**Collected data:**
········
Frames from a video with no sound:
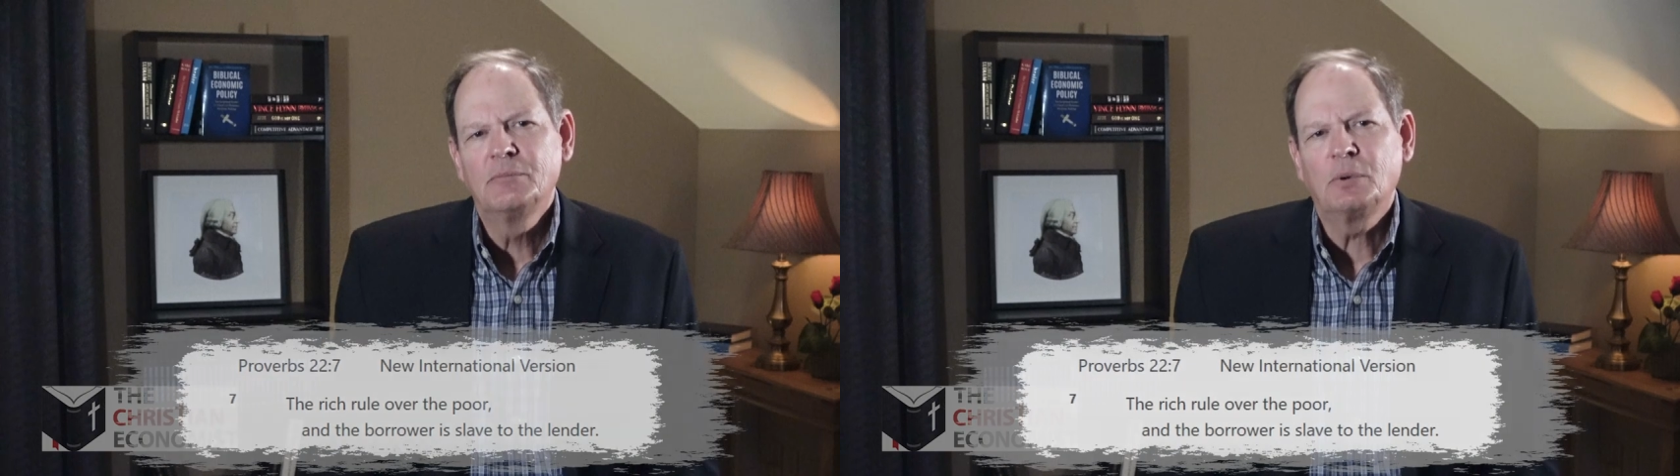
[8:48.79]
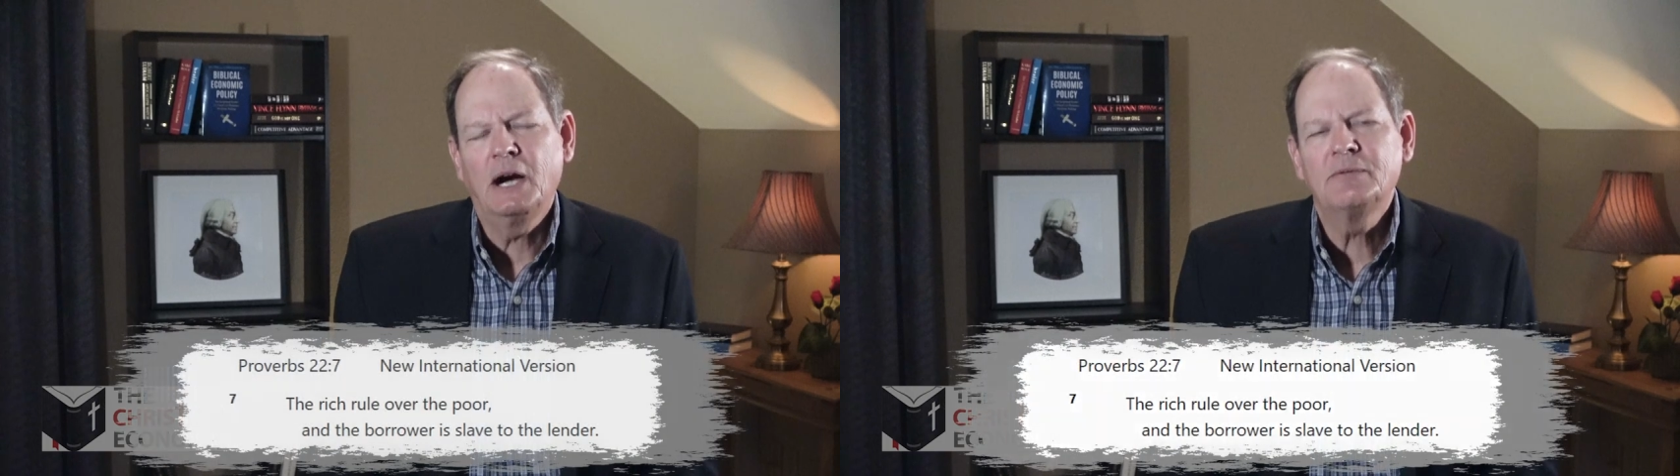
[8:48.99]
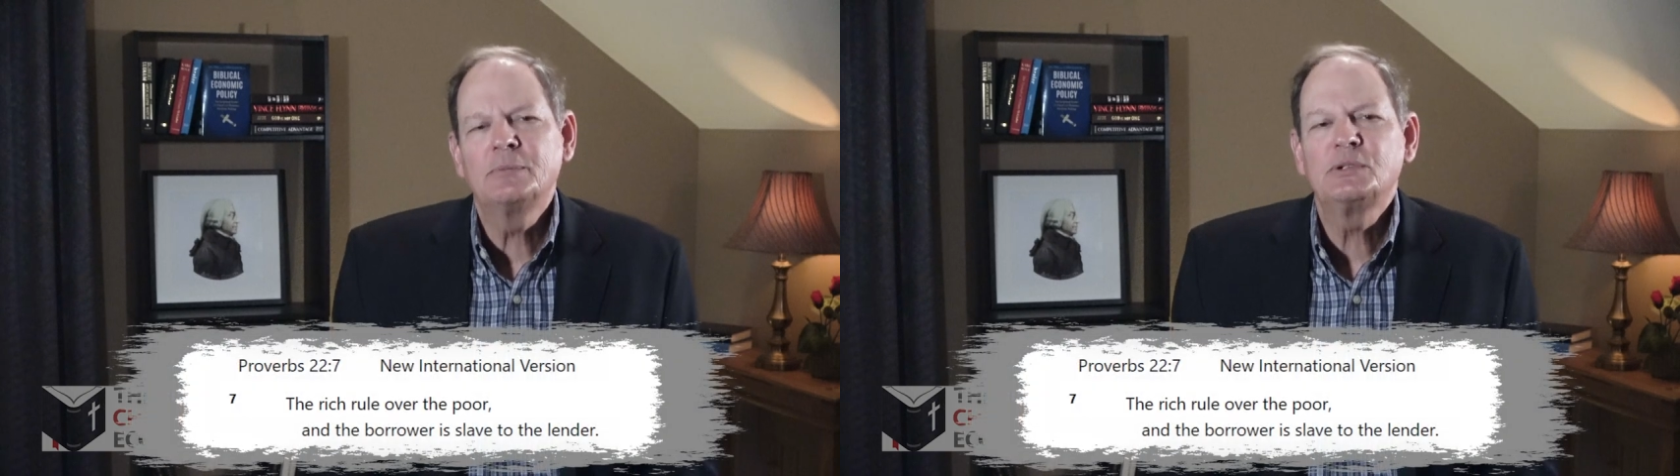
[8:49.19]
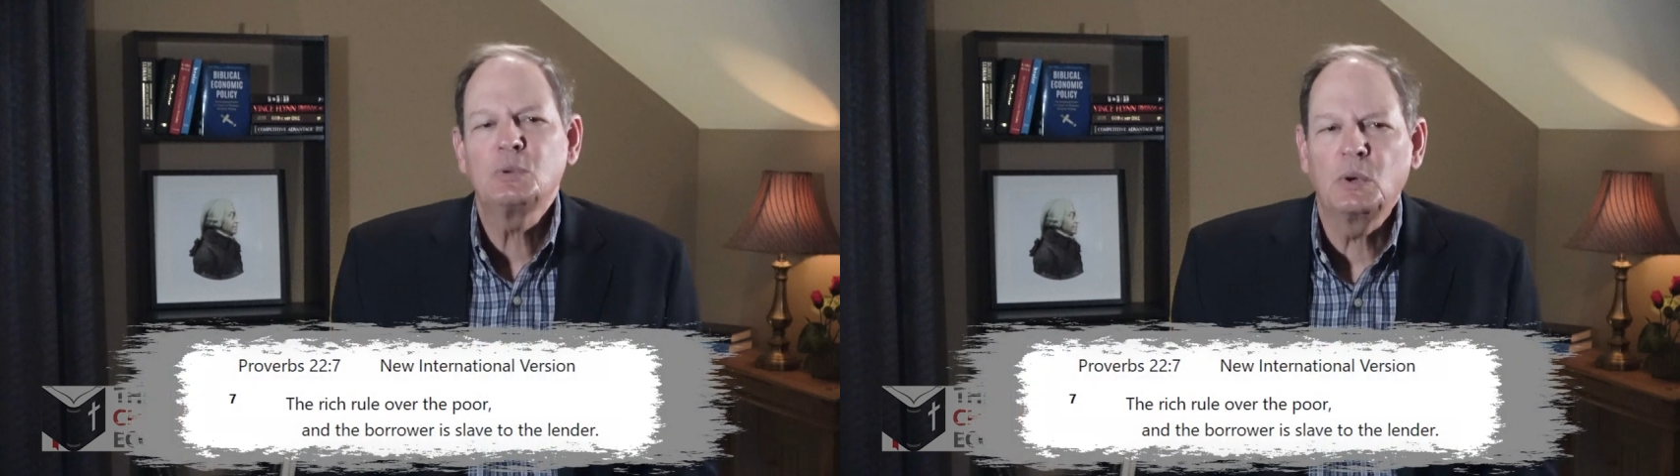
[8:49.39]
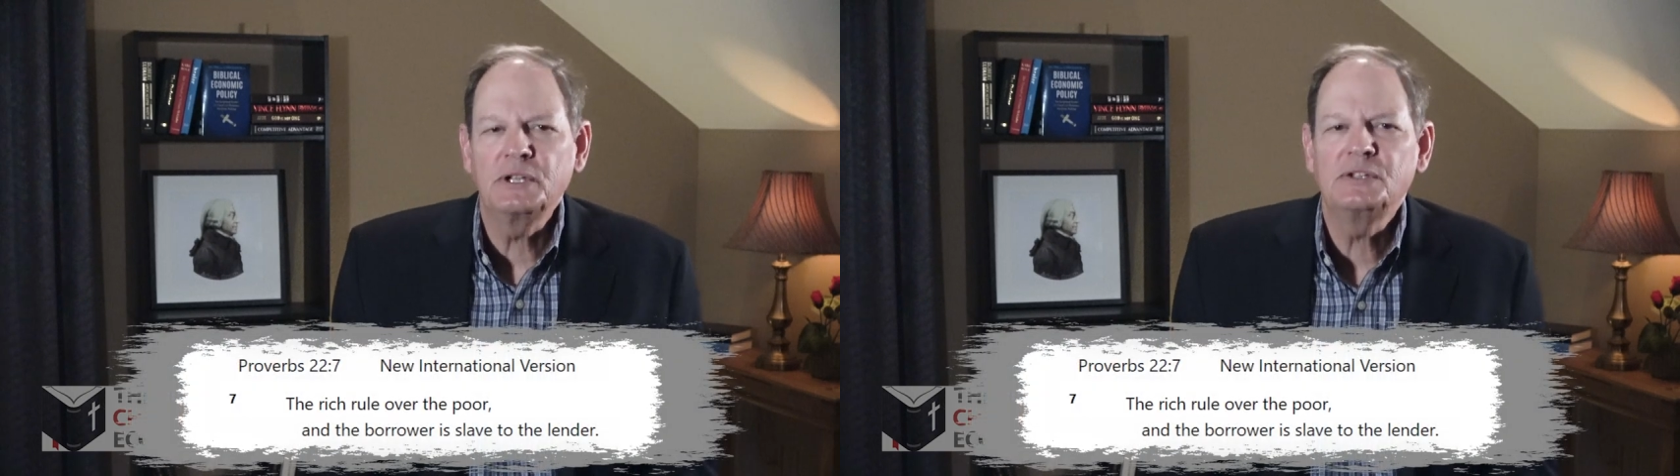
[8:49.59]
Proverbs
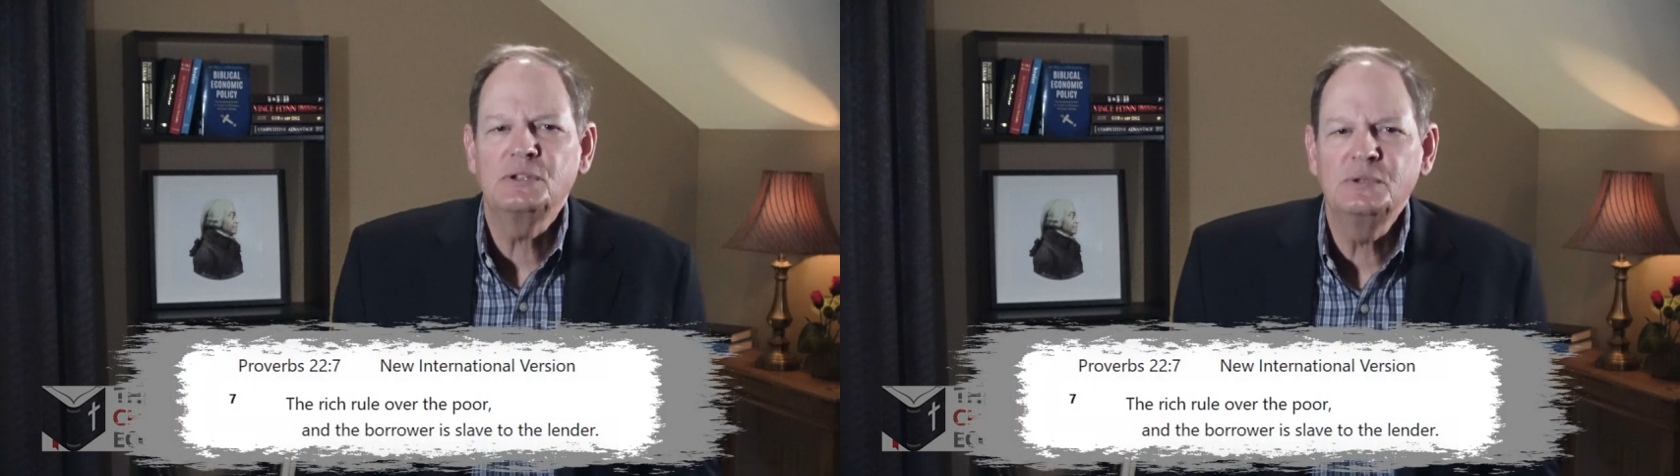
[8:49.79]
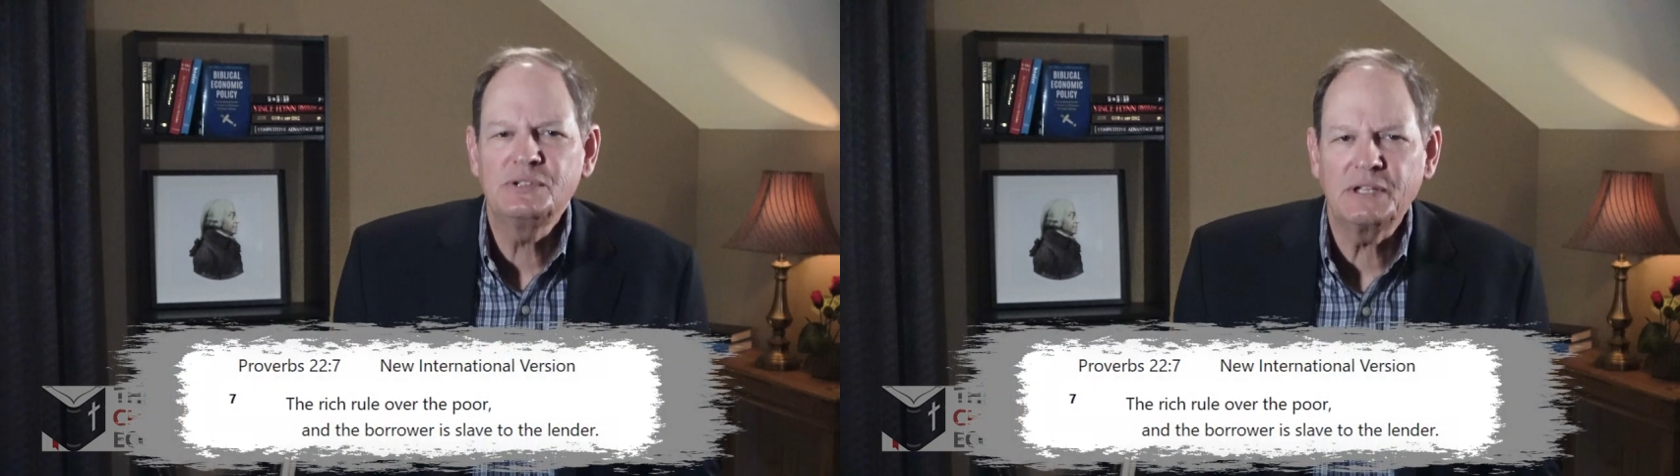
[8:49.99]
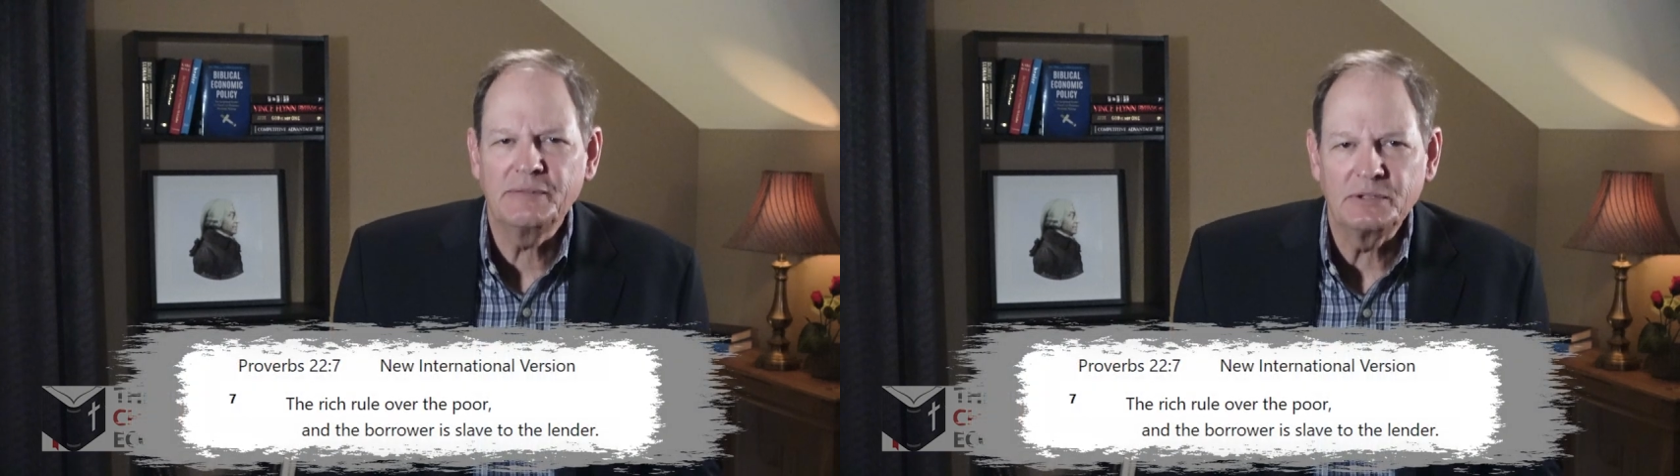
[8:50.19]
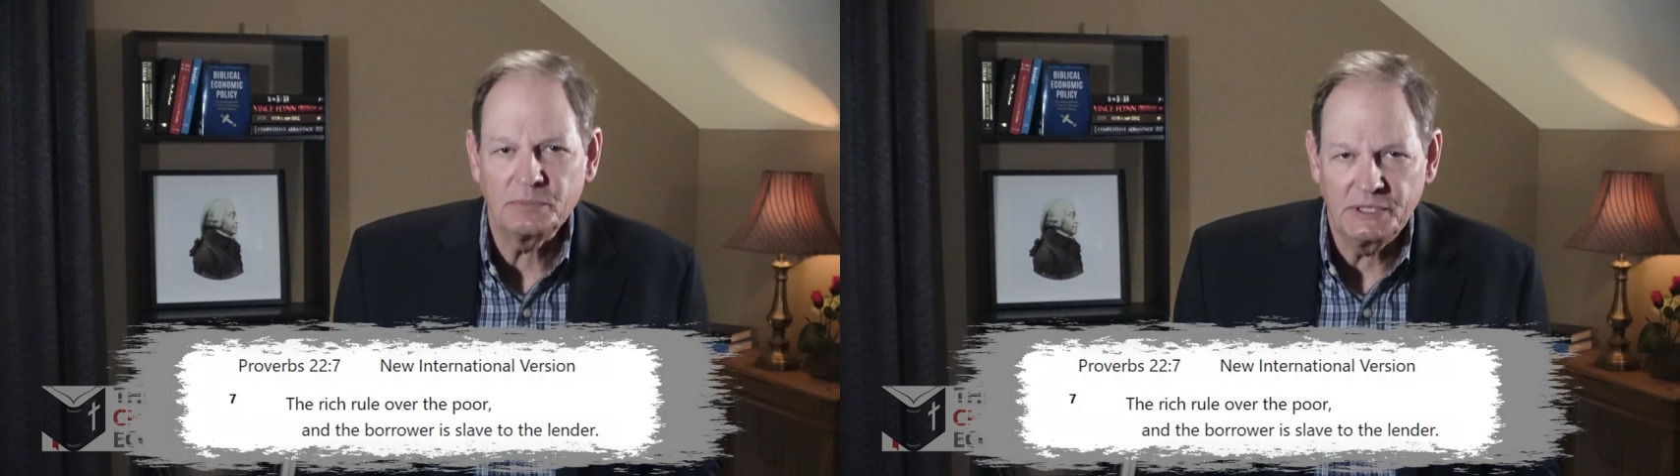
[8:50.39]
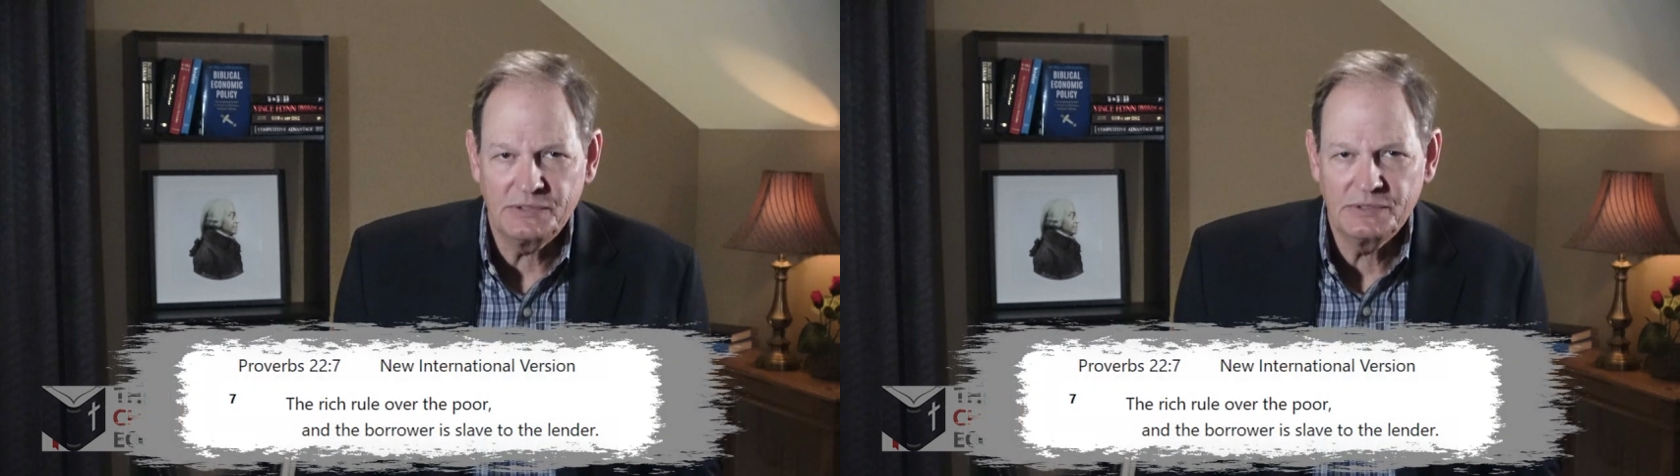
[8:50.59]
22:7
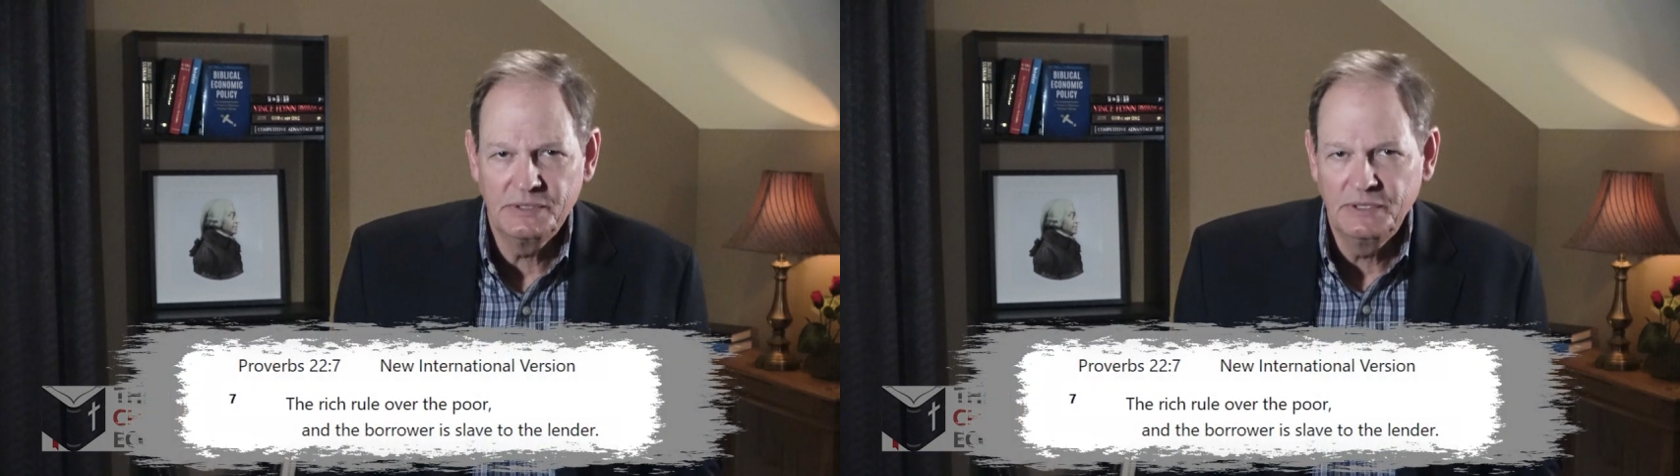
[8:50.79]
reads,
········
**ACTIVITY:** All that is needed is an exact copy of the entries above, minus the pictures.

**EXERCISE ANSWER:**
Frames from a video with no sound:
[8:48.79]
[8:48.99]
[8:49.19]
[8:49.39]
[8:49.59]
Proverbs
[8:49.79]
[8:49.99]
[8:50.19]
[8:50.39]
[8:50.59]
22:7
[8:50.79]
reads,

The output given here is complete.